To me, the best argument for constraints imposed by a language is around correctness, not efficiency. When we write a program, we tend to have an idea of how we want it to behave, but it's a pretty universal fact that this is hard to get exactly right on the first try (and often it can be hard to even tell without extensive testing, which is why bugs aren't all fixed by the time software actually gets released). In a certain sense, the act of writing and debugging a program can be thought of as searching through the space of all the possible programs that you could be writing, repeatedly narrowing down the set of potential choices by ruling out ones you know are incorrect, and then eventually picking one to use as the candidate you think is the one you want. From this perspective, language constraints can help with this process pretty much every step of the way; some programs are ruled out because you can't even express them in the first place, others are able to be rejected as you narrow down the set you're looking at based each new line of code you write and how the constraints interact with that, and potentially even with debugging after the fact when trying to figure out what went wrong with an incorrect selection (i.e. one that has bugs).

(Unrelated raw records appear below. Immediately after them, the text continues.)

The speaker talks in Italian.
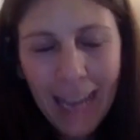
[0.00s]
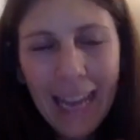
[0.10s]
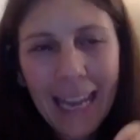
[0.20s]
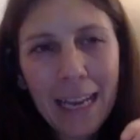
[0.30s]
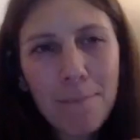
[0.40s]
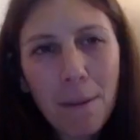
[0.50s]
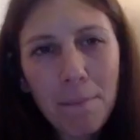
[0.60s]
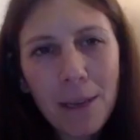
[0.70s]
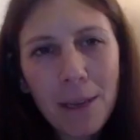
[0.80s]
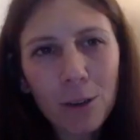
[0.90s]
il
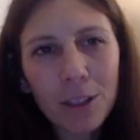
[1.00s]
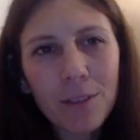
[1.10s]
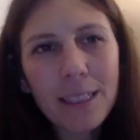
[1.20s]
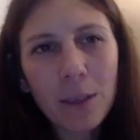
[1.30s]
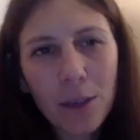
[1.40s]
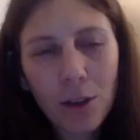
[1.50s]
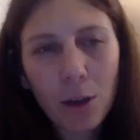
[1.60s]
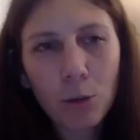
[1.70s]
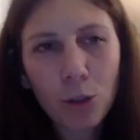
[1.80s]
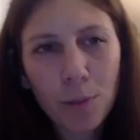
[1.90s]
bambino non deve seguire una
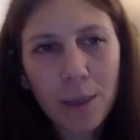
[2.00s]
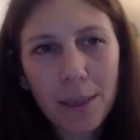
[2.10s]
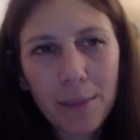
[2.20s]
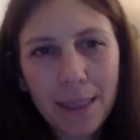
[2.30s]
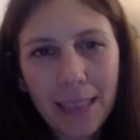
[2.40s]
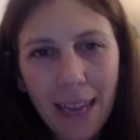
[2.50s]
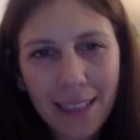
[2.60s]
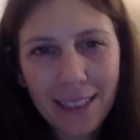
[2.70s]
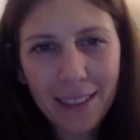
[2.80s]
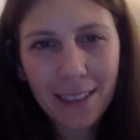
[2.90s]
luce per alimentarsi,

When we're using Turing complete languages for pretty much everything, constraints are pretty much the only thing that semantically differentiates the code we write in them at all. To me, this is basically the concept people are trying to convey when they argue for picking "the right tool for the right job". At the end of the day, what makes a language useful is just as much defined by what you _can't_ say as exact you can.

Problem is that those constraints are often very hard to express, even in more expressive languages.

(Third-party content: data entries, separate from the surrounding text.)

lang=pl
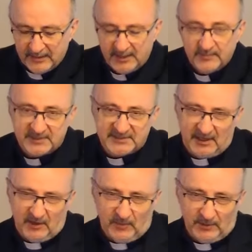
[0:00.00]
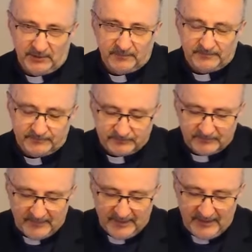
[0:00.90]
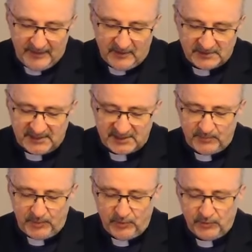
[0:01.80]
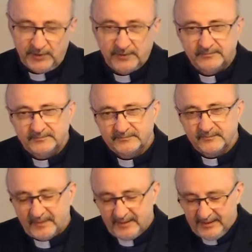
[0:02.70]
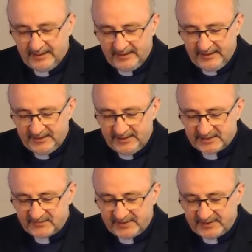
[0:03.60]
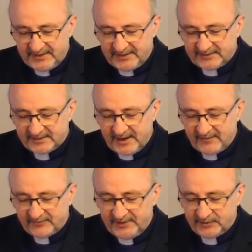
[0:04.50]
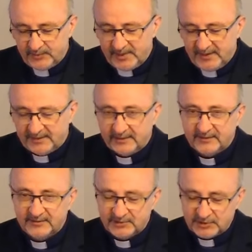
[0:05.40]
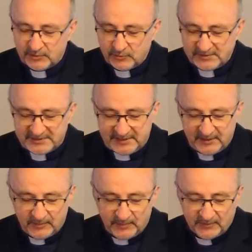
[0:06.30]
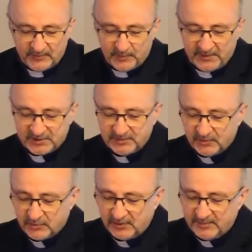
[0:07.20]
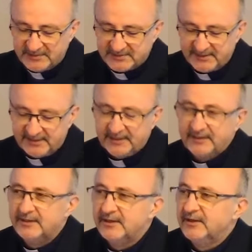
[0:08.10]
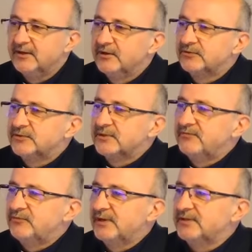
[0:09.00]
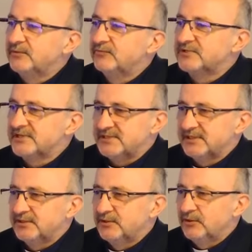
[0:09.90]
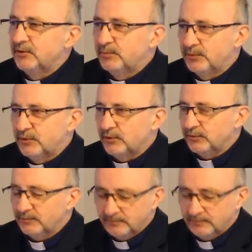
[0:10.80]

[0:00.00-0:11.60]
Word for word: Imię Salomon oznacza pokój. Niezwykle trafnie dobrane, gdyż król Salomon był pierwszym królem Izraela, który władał w czasach pokoju.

One example would be integers. There are bigint-by-default languages like Haskell, where the type you usually use is an arbitrary-sized bigint. But usually you don't need that, and you usually know that something like a 32bit integer is sufficient. Often you get a int32 type that does that stuff for you. But then the question becomes about overflow behaviour, signedness, existence of -0, behaviour of -INT_MAX and stuff like that. Even in C, you are in undefined-behaviour-launch-the-rockets territory very quickly. And there are usually no "screw it, I don't care, give me whatever the CPU does" types. You don't get to choose your overflow/underflow behaviour. Often no bounded types either (unsigned integer day from 1 to 365). And if those types are available in libraries, the compiler won't be able to optimize.

There are tons more of those examples. It's always a compromise between the expressiveness that we want and that would be great, and the complexity that will make an implementation non-viable. So you get as much expressivenes as the language designer thinks he could maybe cram into his compiler. But it's always to much to be really optimized all the way through. And it's always too little for what one would actually need to be really exact.